# Ultimate Guide to IndRNN: Handling Longer Sequence Than LSTM – LSTM Tutorial

By | November 12, 2021

IndRNN is proposed in paper: Independently Recurrent Neural Network (IndRNN): Building A Longer and Deeper RNN. It can handle longer sequence than LSTM.

How Long Sequence Can be Processed Effectively by LSTM? – LSTM Tutorial

In this tutorial, we will use some examples to introduce this model.

There is a tensorflow project on IndRNN in github. It is:

https://github.com/batzner/indrnn

You can view this project to understand this model.

## The core of IndRNN

IndRNN modifies the computation of hidden state in RNN.

$$h_t=\sigma(Wx_t+u\odot h_{t-1}+b)$$

Here$$\odot$$ is the hadamard product.$$\sigma$$ is the activation function, for example relu().

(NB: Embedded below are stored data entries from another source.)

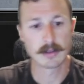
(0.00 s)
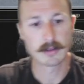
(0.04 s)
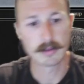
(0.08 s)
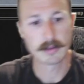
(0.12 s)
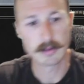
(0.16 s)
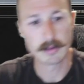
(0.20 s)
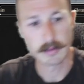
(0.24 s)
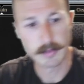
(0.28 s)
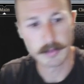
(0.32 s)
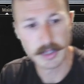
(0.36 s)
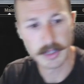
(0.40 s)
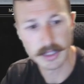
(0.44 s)

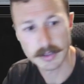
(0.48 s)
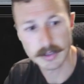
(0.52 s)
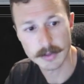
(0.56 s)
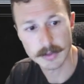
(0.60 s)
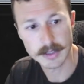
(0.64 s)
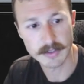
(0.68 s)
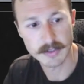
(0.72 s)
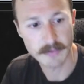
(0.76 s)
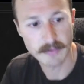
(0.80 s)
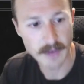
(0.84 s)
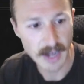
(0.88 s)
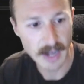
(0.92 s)
I mean, this was a
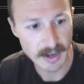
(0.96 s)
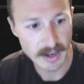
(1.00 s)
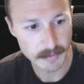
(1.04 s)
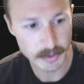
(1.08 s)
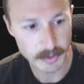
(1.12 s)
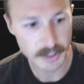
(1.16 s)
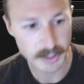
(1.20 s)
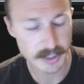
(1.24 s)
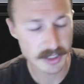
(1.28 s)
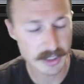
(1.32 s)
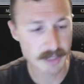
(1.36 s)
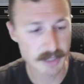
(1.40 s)
5, but
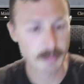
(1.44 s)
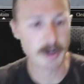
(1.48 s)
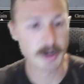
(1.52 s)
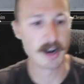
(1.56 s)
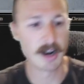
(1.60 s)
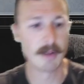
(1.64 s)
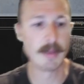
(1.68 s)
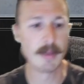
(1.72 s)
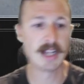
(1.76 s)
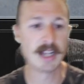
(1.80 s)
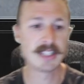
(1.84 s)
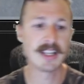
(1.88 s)
this has been our
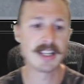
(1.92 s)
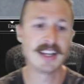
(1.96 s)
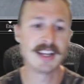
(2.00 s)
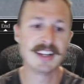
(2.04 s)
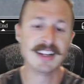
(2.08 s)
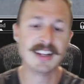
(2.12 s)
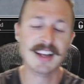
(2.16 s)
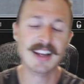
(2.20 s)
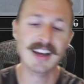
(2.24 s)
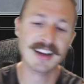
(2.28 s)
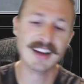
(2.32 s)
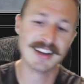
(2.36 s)
best hand
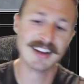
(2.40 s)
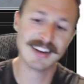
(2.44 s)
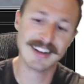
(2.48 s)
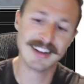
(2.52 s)
yet.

## How about variables in IndRNN

In order to know how many variables in IndRNN, we will use an example to discuss.

Look at example below:

import tensorflow as tf
import numpy as np
from ind_rnn_cell import IndRNNCell
TIME_STEPS = 784
LAST_LAYER_LOWER_BOUND = pow(0.5, 1 / TIME_STEPS)
RECURRENT_MAX = pow(2, 1 / TIME_STEPS)
#5*4*10
batch = 64
inputs = tf.Variable(tf.truncated_normal([64, 40, 200], stddev=0.1), name="S")
input_init = tf.random_uniform_initializer(-0.001, 0.001)
recurrent_init = tf.random_uniform_initializer(LAST_LAYER_LOWER_BOUND,
RECURRENT_MAX)
cell = IndRNNCell(100,
recurrent_max_abs=RECURRENT_MAX,
input_kernel_initializer=input_init,
recurrent_kernel_initializer=recurrent_init)
# Unroll the layer
layer_output, _ = tf.nn.dynamic_rnn(cell, inputs,
dtype=tf.float32,
scope="rnn")

init = tf.global_variables_initializer()
init_local = tf.local_variables_initializer()
with tf.Session() as sess:
sess.run([init, init_local])
np.set_printoptions(precision=4, suppress=True)
a =sess.run(layer_output)
print(a.shape)
for n in tf.trainable_variables():
print(n)

In this example, the layer input is inputs, which is batch_size * sequence_length*dim, for example: 64*40*200.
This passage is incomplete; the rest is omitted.